Alice completou 75 anos e Maria do Socorro 82. São irmãs e vivem num apartamento de sala e dois quartos em Botafogo, que pertence à primeira.

        Alice casou, enviuvou, tem um casal de filhos, que lhe deu netos, e estes bisnetos.  Ainda domina plenamente o corpo e a mente. Enquanto Maria do Socorro manteve-se solteira e perdeu o controle sobre si. Seus neurônios sumiram e levaram o que lhe sobrara de memória. Quando tenta lembrar-se de algo, só lhe aparecerem vultos embaçados, confusos, desordenados.  Até com relação àqueles dois amores fugazes que lhe vibraram o coração. Põe-se fumaça nessa vibração. Hoje, ela diz coisa com coisa que não se coordenam, não se entrosam, não se completam.  E pegou a mania de fugir de casa. Por medida de segurança, a irmã mantém escondidas as chaves do  apartamento.   

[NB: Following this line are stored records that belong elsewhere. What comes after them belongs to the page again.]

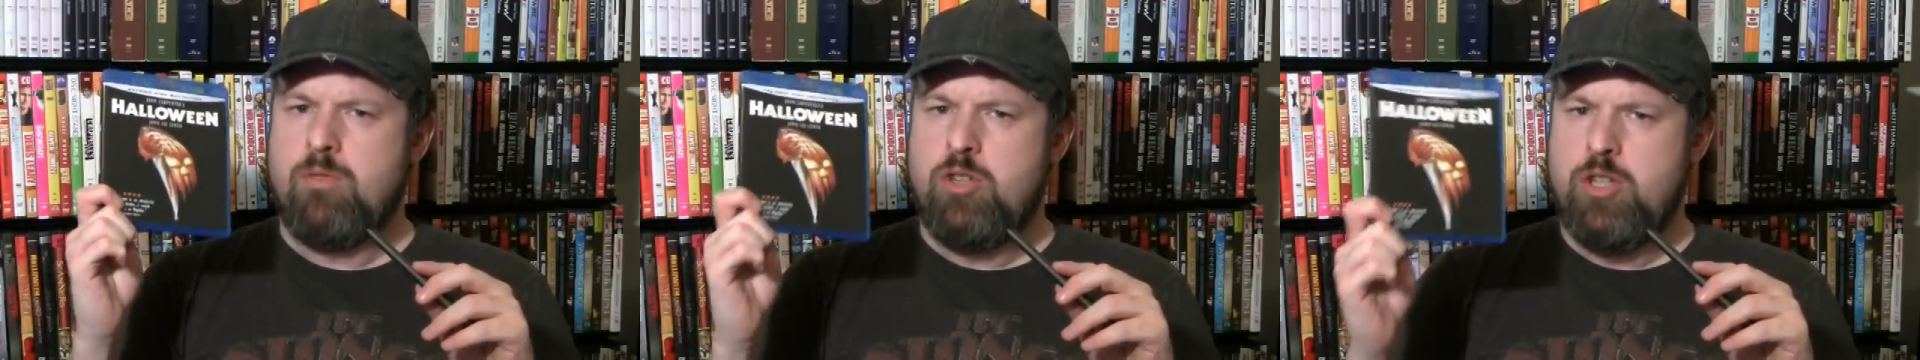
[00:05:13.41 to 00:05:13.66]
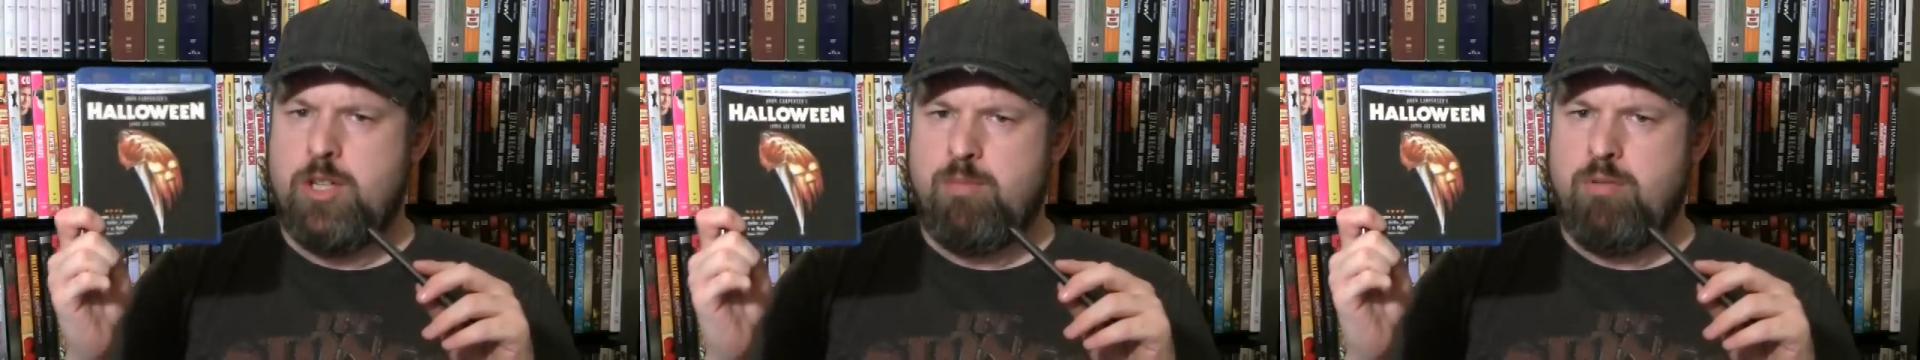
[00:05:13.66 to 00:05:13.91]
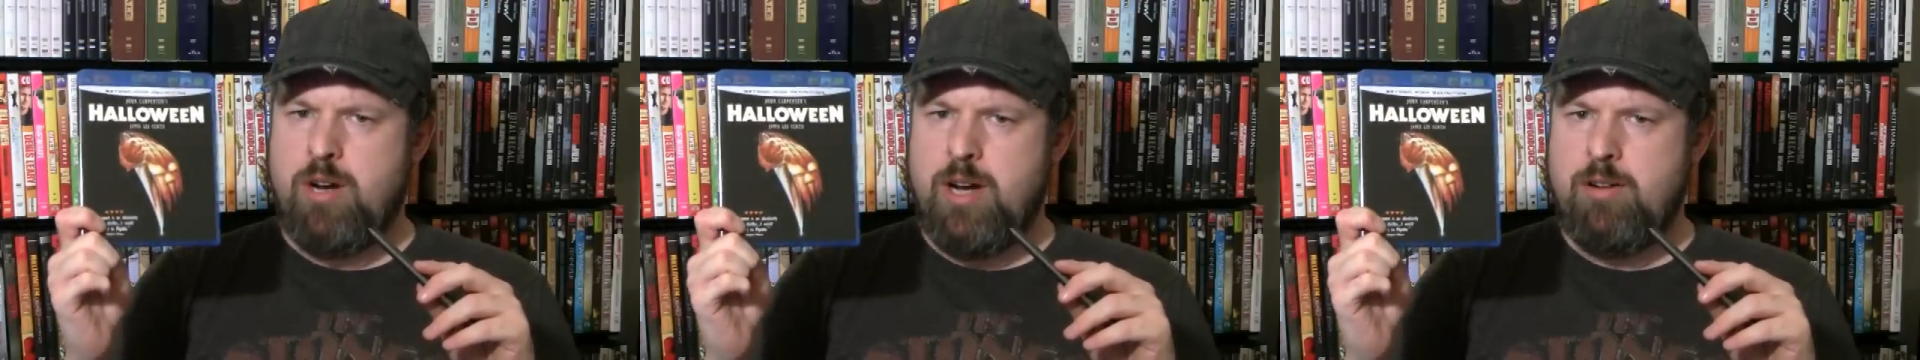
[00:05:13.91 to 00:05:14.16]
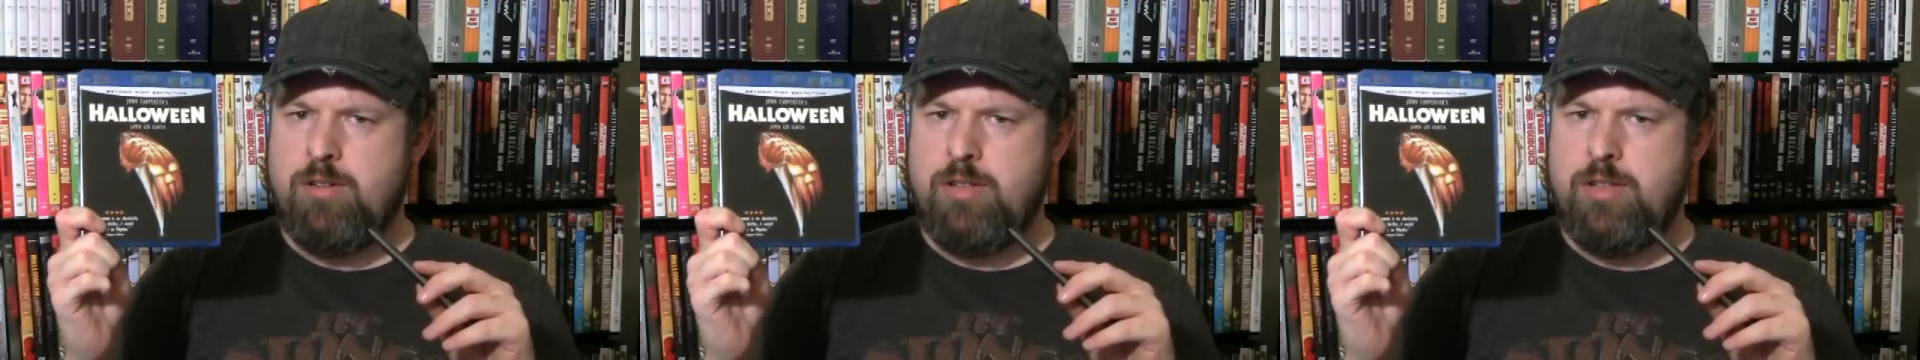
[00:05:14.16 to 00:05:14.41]
just
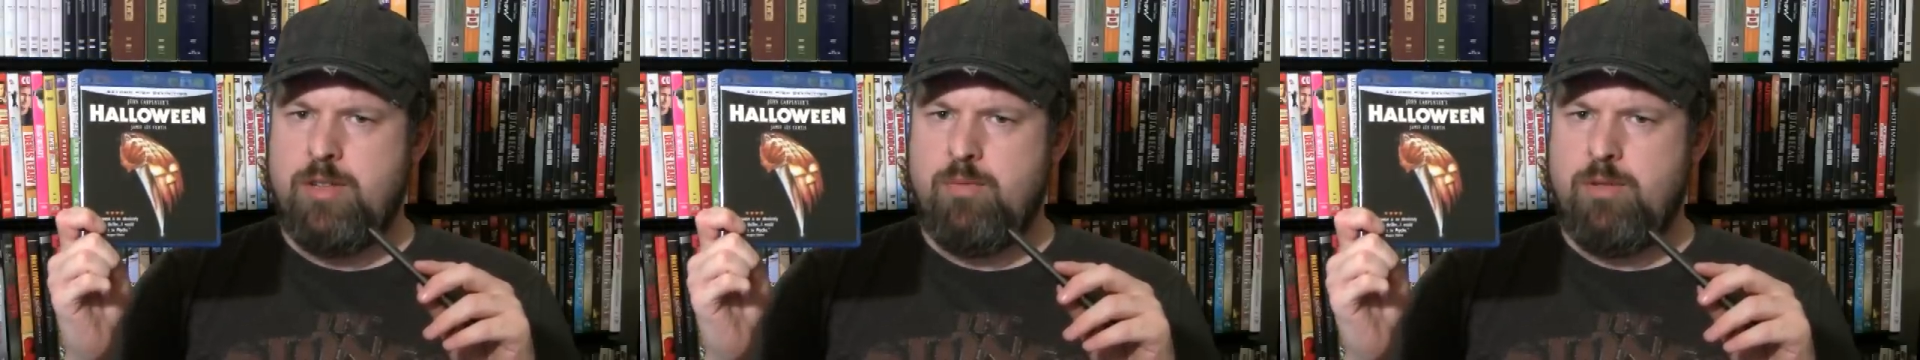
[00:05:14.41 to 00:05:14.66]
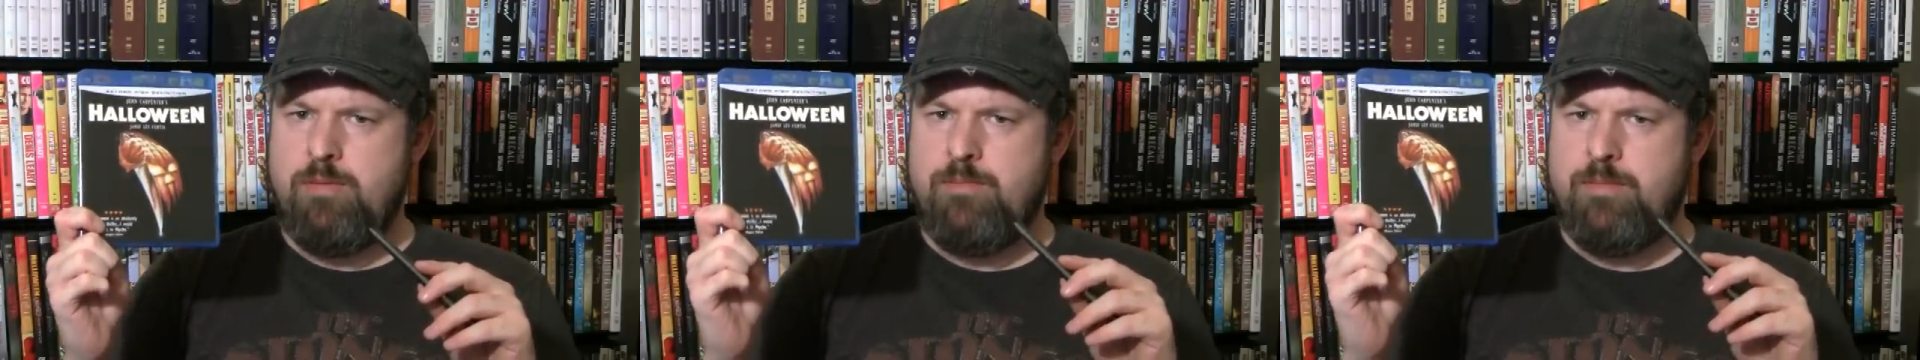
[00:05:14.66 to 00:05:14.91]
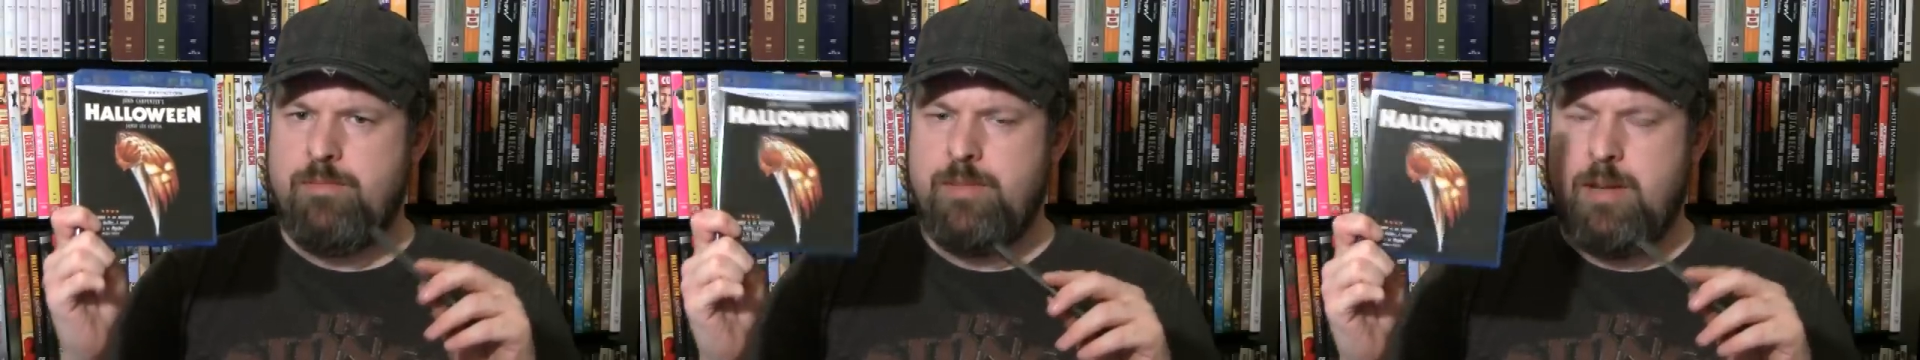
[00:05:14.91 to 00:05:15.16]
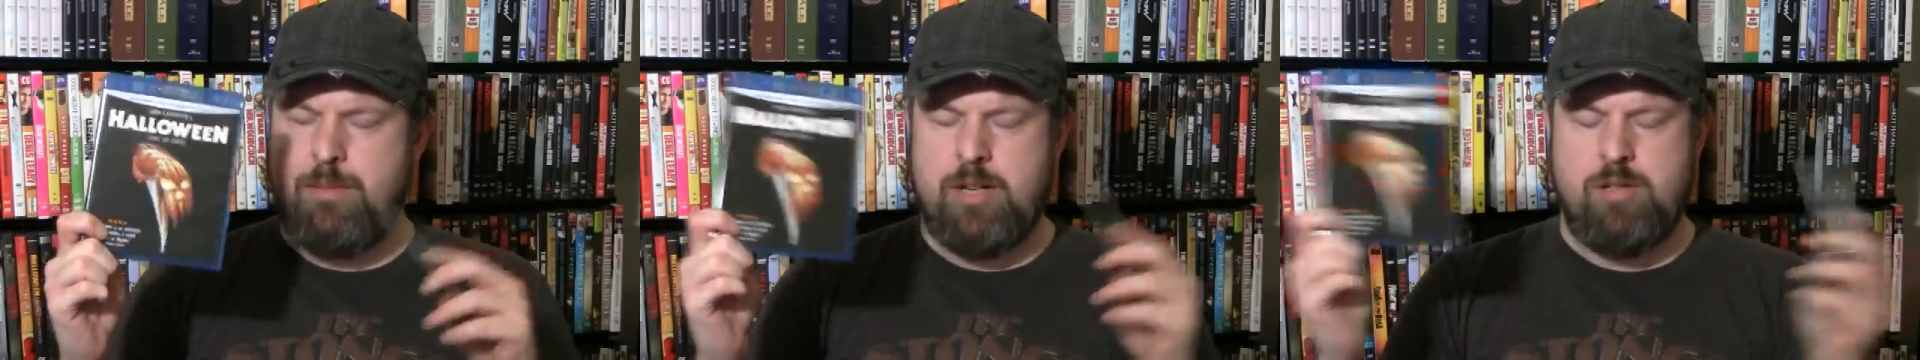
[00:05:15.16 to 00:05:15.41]
prior to this one,
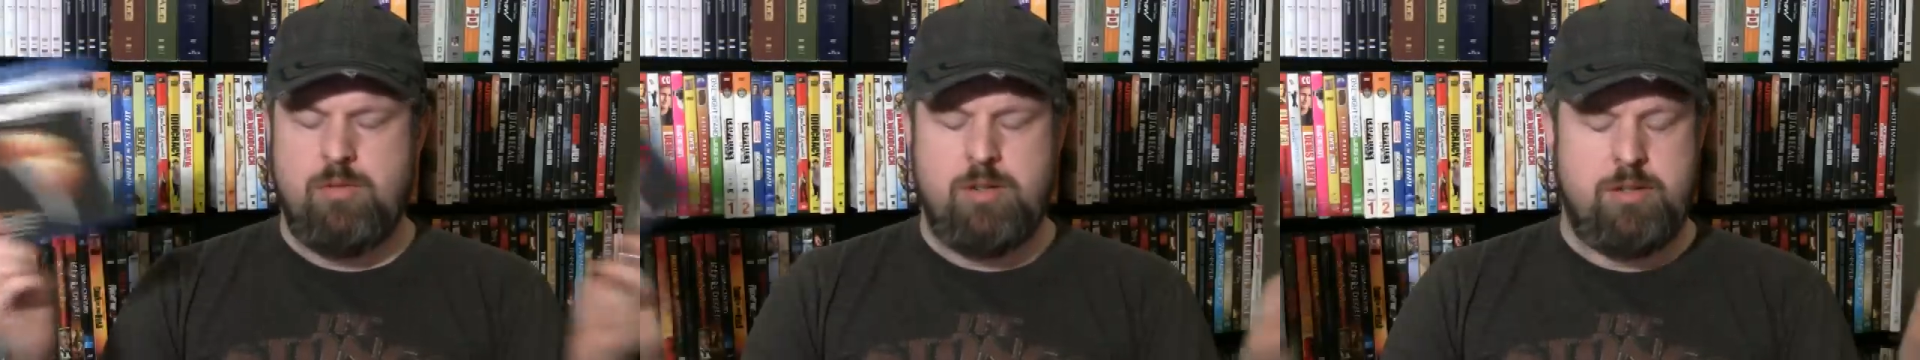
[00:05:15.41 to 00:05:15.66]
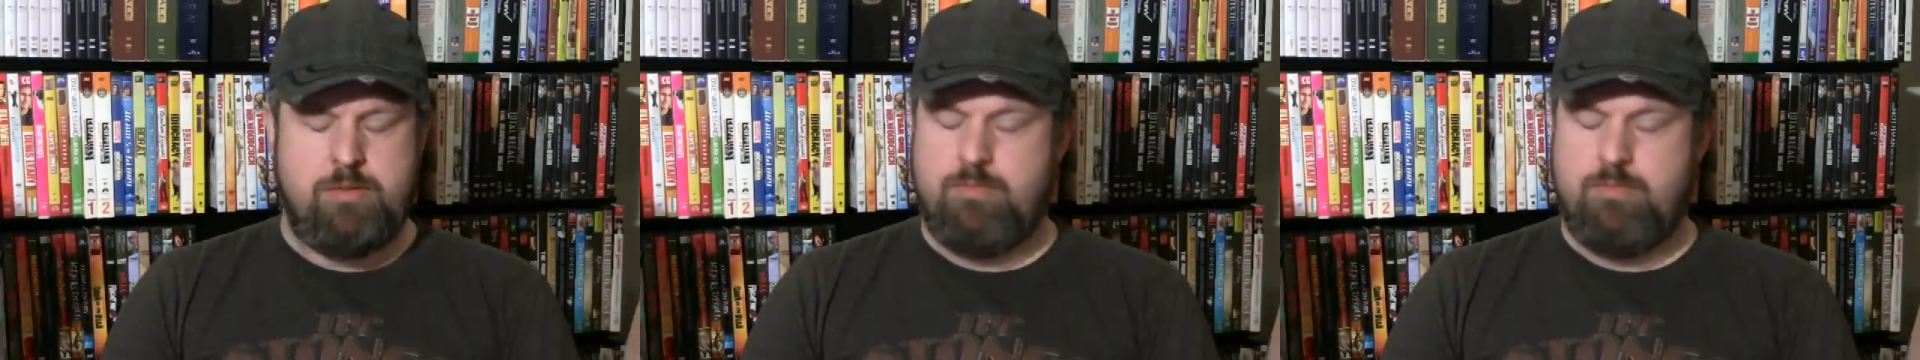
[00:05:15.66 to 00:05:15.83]
I'm not sure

        Alice, quando se levanta de madrugada para ir ao banheiro, costuma espiar a irmã pela porta do quarto, sempre encostada. Desta vez, não a viu na cama. Imaginou estivesse na sala. Não estava. E na cozinha, deparou-se com a porta aberta, que, por esquecimento, estava só no trinco, agora, removido.  Entrou em pânico. Cadê a mulher?  Aonde teria ido àquelas horas? Nem teve tempo ou lembrança de pedir ajuda a São Longuinho. Vestiu-se depressa e desceu pelo elevador.  Na portaria, perguntou ao porteiro se vira a irmã. Ah, eu acabei de abrir a porta pra ela, disse que ia tomar o ônibus. Faz tempo?  Foi agorinha, ainda deve estar no ponto do ônibus. O ponto ficava defronte ao prédio. Alice atravessou a rua e a encontrou, de cabeça baixa, quietinha, sentada no banco de cimento.

       - Minha irmã, o que você está fazendo aqui?

       -  Vou pra  igreja.

       - Mas, a esta hora a igreja está fechada.

       - A igreja não fecha no Natal.

       - Mas que Natal? Ainda estamos no meio do ano, muito longe dele, vamos pra casa dormir, vamos.  – E lhe estendeu a mão.

      Que ela segurou, obediente e silenciosa.